В отношении красноармейского состава действительность 1921 года представлялась особенно благоприятной и благодарной для разрисовки белых узоров. Как раз в это время из армии ушел почти полностью закаленный в боях элемент, вынесший на своих плечах всю тяжесть гражданской войны, весь ужас снабженческой разрухи и в то же время всю острую радость побед. Это примиряло. Влившееся пополнение было лишено последнего, а результаты и последствия гражданской войны имело с избытком. Развитие и углубление обрисованных в сводке настроений стояло в тесной и прямой связи с тем или иным разрешением тогда продовольственного вопроса и успешностью изживания разрухи. Бытие в данном случае более, чем где-либо и когда-либо, определяло собой сознание. Теперь, разумеется, матерьяльные условия жизни Красной армии совершенно иные.
Красная армия в 1922 г.
Прошло два года, как закончилась гражданская война. Неумолимой логикой событий белые оказались поверженными в прах и безвозвратно вычеркнутыми со страниц русской истории. Как политическое течение и как боевая сила они умерли для России навсегда, подобно тому, как умерли для Франции эмигранты- аристократы после великой французской революции.
Пользуясь наступившей «передышкой» так страстно и нетерпеливо ожидавшейся, Советская Россия энергично и настойчиво залечивала раны, причиненные стране гражданской войной, восстанавливала транспорт, крестьянское хозяйство, нормальное течение экономической жизни.
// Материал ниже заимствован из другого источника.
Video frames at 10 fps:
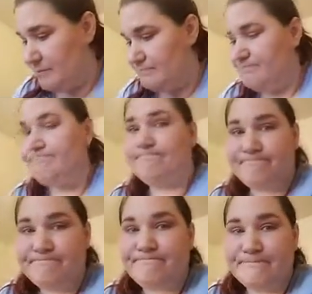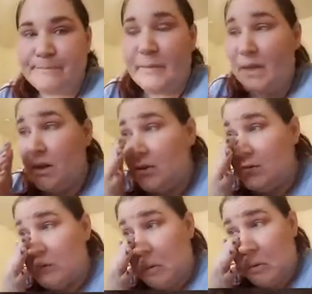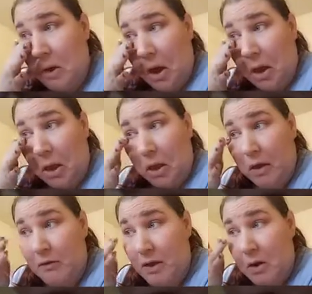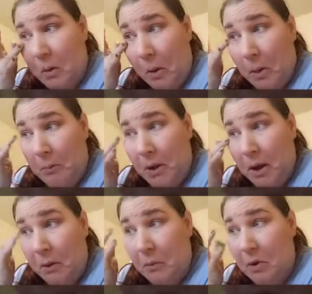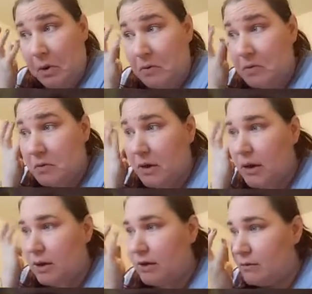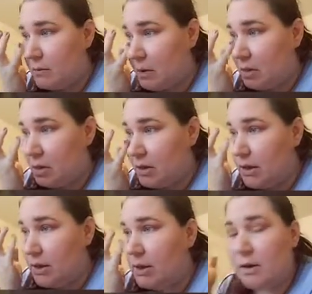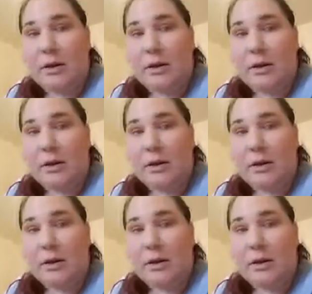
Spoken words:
sometimes you gotta give in to what the man wants and give him a little bit of something, something.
За рубежом внимательно и зорко наблюдали.
«Политическое положение советского правительства— писал специалист „по русскому вопросу“ во французском генеральном штабе подполковник Фурнье [125] — неоспоримо упрочилось в течение 1922 г.
С точки зрения внешних сношений спокойствие установилось на границах и право говорить во имя национальных русских интересов было признано за большевизмом»…
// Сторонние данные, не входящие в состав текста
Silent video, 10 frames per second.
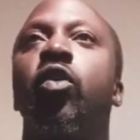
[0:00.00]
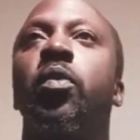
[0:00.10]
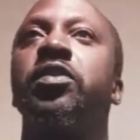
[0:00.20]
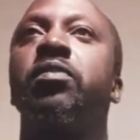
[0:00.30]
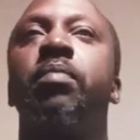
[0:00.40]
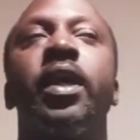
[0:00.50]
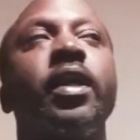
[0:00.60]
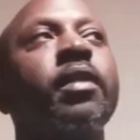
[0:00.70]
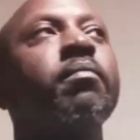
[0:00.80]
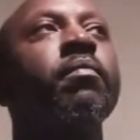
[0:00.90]
no one to
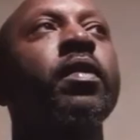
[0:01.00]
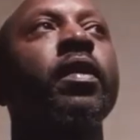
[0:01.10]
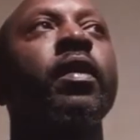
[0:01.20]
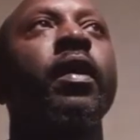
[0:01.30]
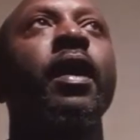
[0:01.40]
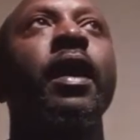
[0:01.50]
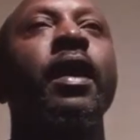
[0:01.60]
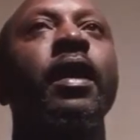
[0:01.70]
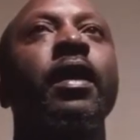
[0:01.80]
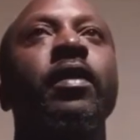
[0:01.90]
blame,
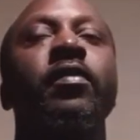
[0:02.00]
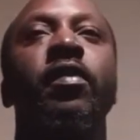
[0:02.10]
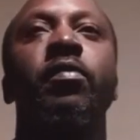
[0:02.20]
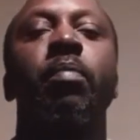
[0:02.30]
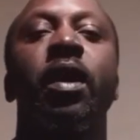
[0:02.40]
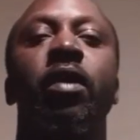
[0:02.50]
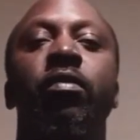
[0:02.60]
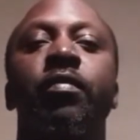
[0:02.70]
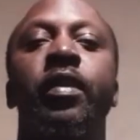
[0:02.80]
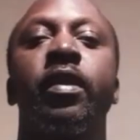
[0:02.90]
and just part
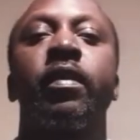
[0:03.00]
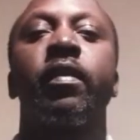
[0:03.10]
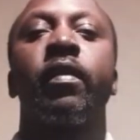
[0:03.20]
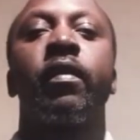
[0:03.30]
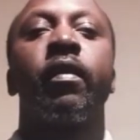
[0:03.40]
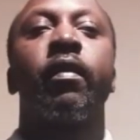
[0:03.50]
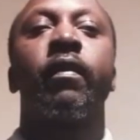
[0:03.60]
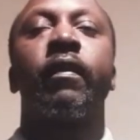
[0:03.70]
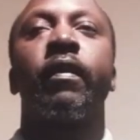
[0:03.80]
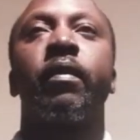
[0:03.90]
of it,
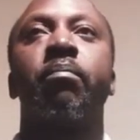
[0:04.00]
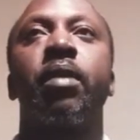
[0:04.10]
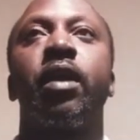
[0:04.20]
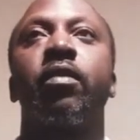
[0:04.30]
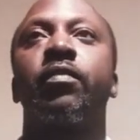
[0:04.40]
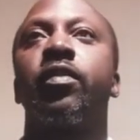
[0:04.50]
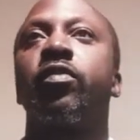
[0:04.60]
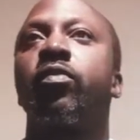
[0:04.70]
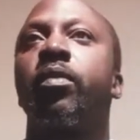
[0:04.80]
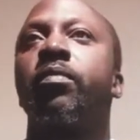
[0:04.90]
part of the
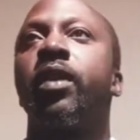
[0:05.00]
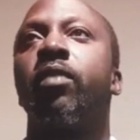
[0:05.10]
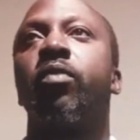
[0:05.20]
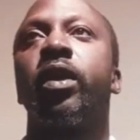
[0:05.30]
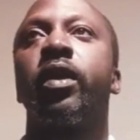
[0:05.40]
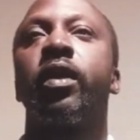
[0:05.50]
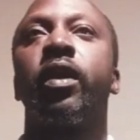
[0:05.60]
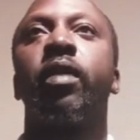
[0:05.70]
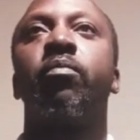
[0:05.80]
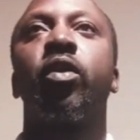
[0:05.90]
script that we're
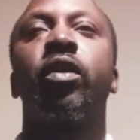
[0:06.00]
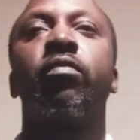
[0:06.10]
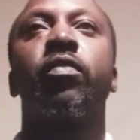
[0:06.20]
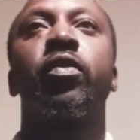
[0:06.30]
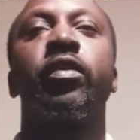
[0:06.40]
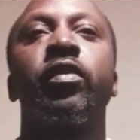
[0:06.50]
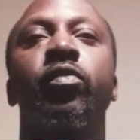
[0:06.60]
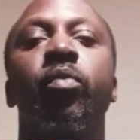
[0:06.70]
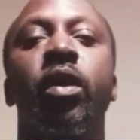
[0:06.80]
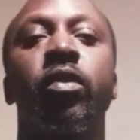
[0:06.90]
going through in
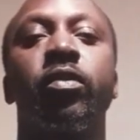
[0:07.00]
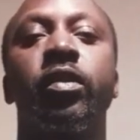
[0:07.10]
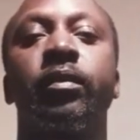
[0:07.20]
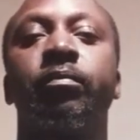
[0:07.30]
this world,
«Большевизм, таким образом, повсюду достиг этнографических границ России. Он их даже перешел на Кавказе, распространив свою власть на население Грузии, Армении и Туркестана.
125
Liceut-col. Maurie Fournier. La Russie au d'ebut de 1923. «Revue Militaire Francaise» № 21 1-er mars 1923 p.p. 377–387.
Ни одна держава не мечтает ныне напасть на него в этих границах. Единственно в целях революционной пропаганды большевизм периодически считает себя обязанным возвещать о воинственных замыслах Франции или Англии, угрожающих русскому народу или Советской власти…
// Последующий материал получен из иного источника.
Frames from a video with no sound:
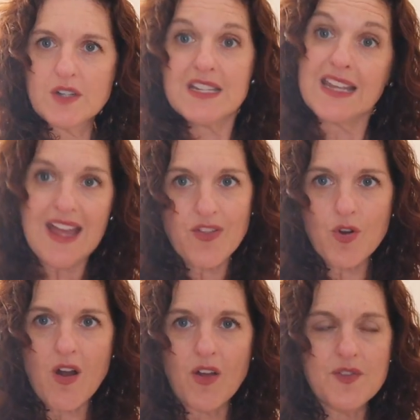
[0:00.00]
worked
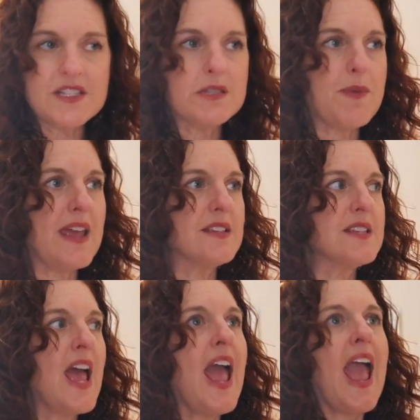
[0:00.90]
together on this
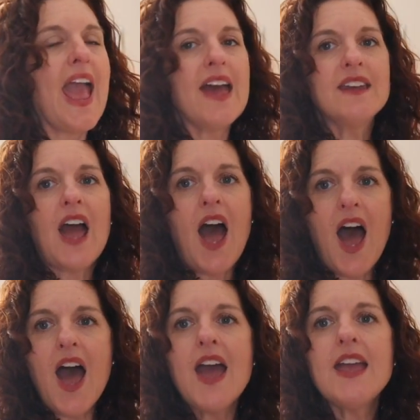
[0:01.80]
space, and
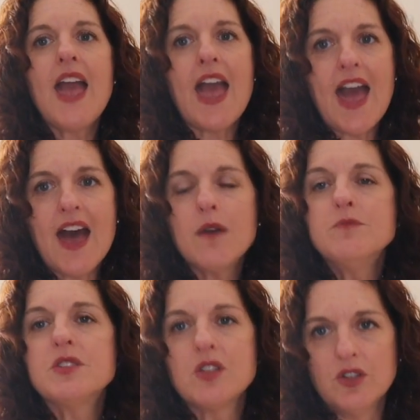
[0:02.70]
I
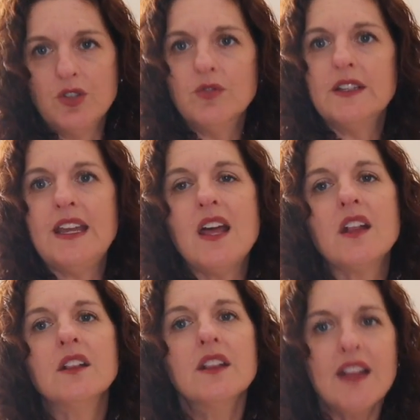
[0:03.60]
absolutely
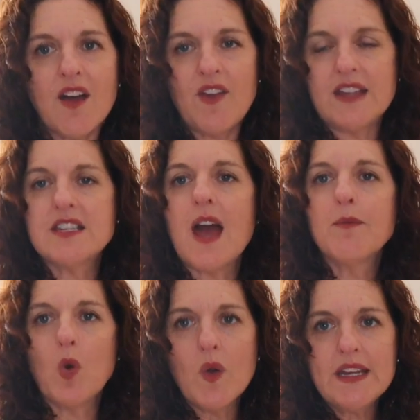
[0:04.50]
love it.
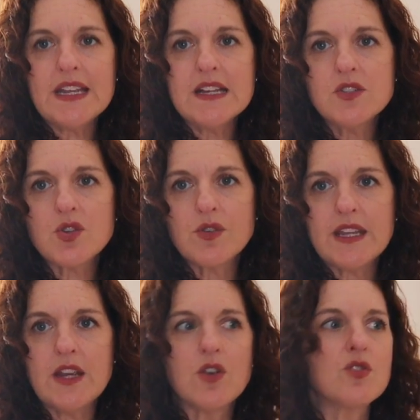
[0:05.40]
I'm going to insert
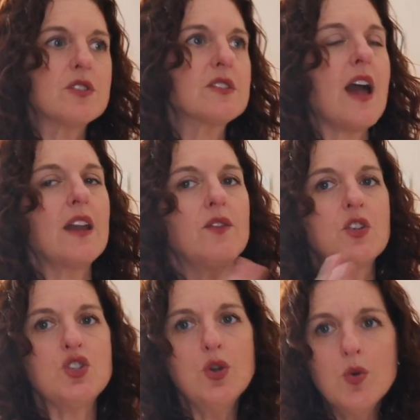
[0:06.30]
here just kind of
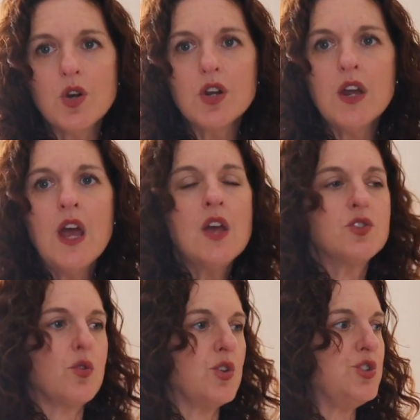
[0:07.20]
a tour
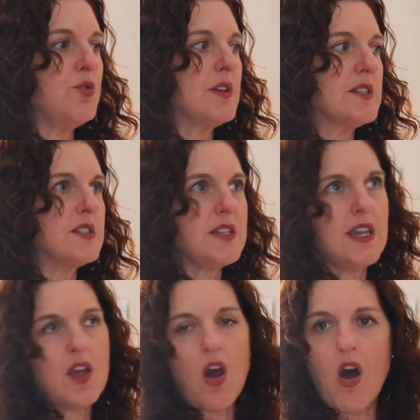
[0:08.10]
so that you can
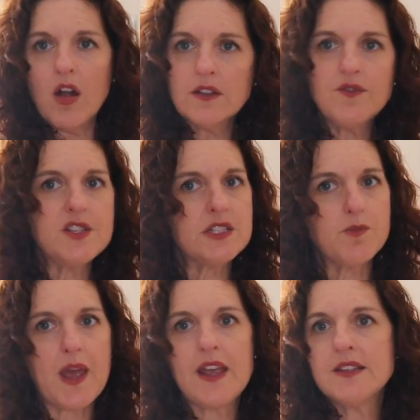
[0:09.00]
see all of the
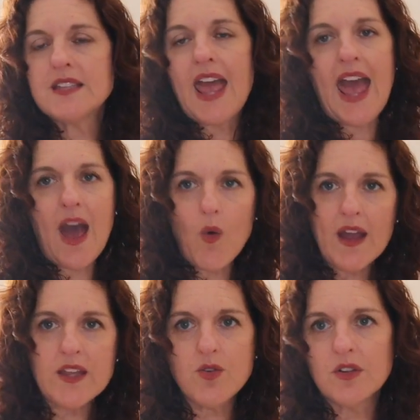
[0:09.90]
space, how
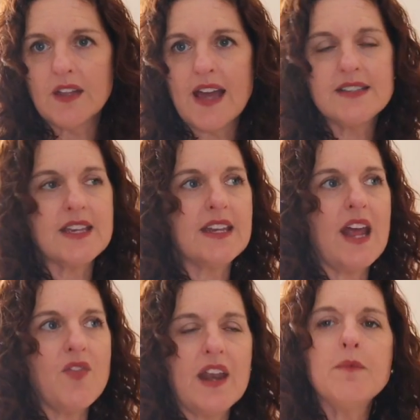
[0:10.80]
I utilize it,
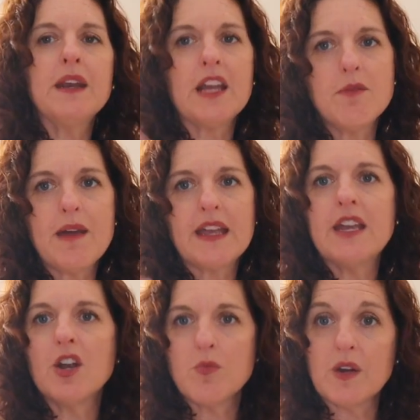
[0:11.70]
and then I'm gonna come back
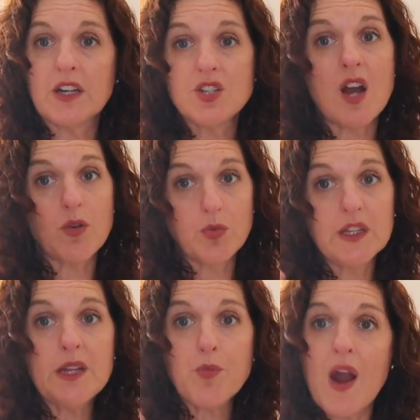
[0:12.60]
here and we're gonna talk
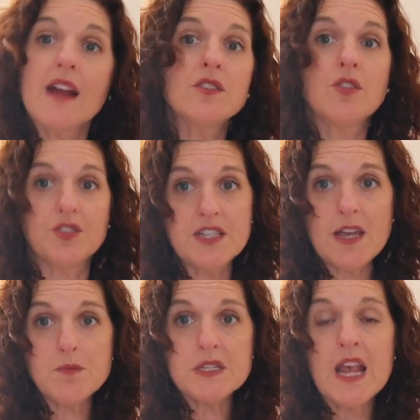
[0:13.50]
really practical
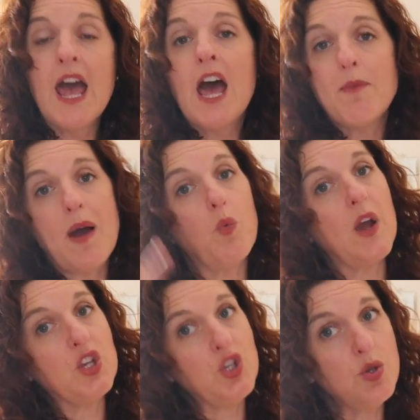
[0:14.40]
tips about
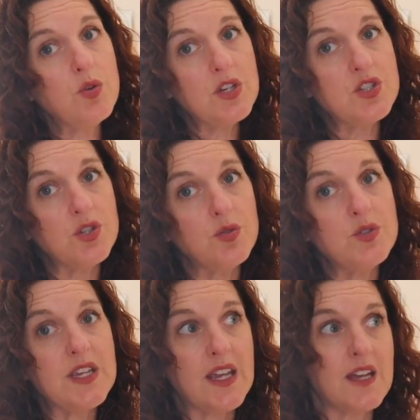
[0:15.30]
what you can
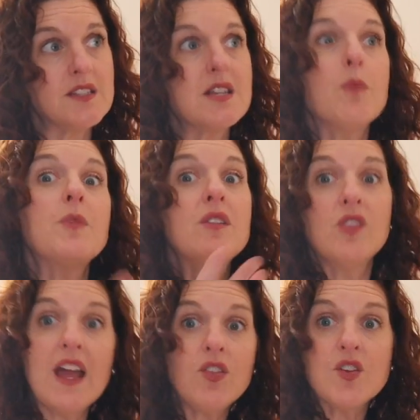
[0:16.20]
do to get something
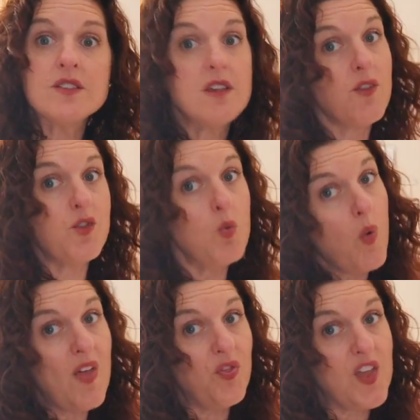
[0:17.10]
like this if you
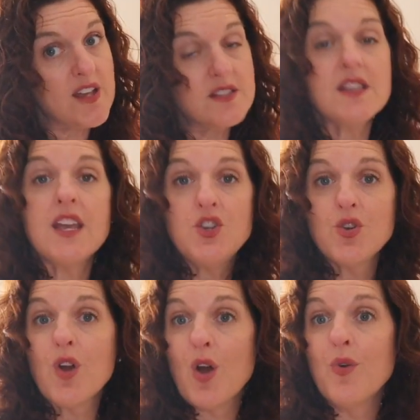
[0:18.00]
want this in
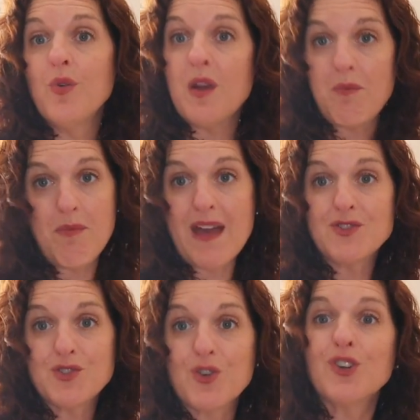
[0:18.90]
your own
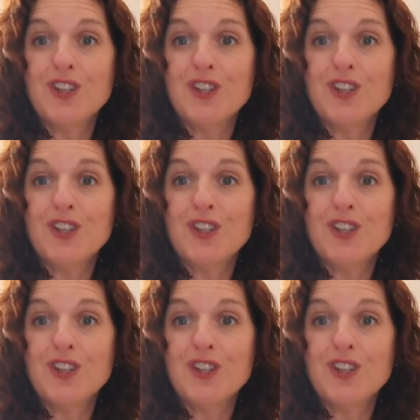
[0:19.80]
master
В отношении внутреннего положения большевистское правительство являет собою внешний вид власти, отныне неоспариваемой…»
«Некоторые путешественники, которые соприкасались с деревенской жизнью России, утверждают, что крестьянин не испытывает враждебных чувств к большевистскому режиму. Он не желает изменения политического положения и скорее даже опасается (как деликатно формулируется эта мысль! — К.С.) возвращения к власти реакционных партий, что представляло бы угрозу захваченной во время революции земельной собственности. Возможно даже, что крестьянин порой благоволил к советам за их борьбу с партизанскими бандами, которые под предлогом борьбы с большевизмом грабили и разоряли деревню. Было отмечено, что в некоторых уездах крестьяне оказывали содействие карательным отрядам Красной армии»…
«Нельзя, наконец, не признать, что правительство народных комиссаров почерпнуло новую силу в патриотизме. Даже среди русских эмигрантов победы Тухачевского и Буденного вызывали одобрение. Национальное чувство, униженное тем молчанием, на которое отсутствующая Россия была обречена версальским трактатом, находит удовлетворение в новом появлении российского государства на политической сцене мира. Большевики искусно используют этот национализм. Они превозносят свои военные и дипломатические успехи… Большевизм культивирует ненависть и недоверие к иностранному. Он устанавливает желаемую связь между Россией и интернационалом, соединяет ради собственных барышей в одно национальный долг и долг революционный. Из русского патриотизма большевизм сделал себе союзника.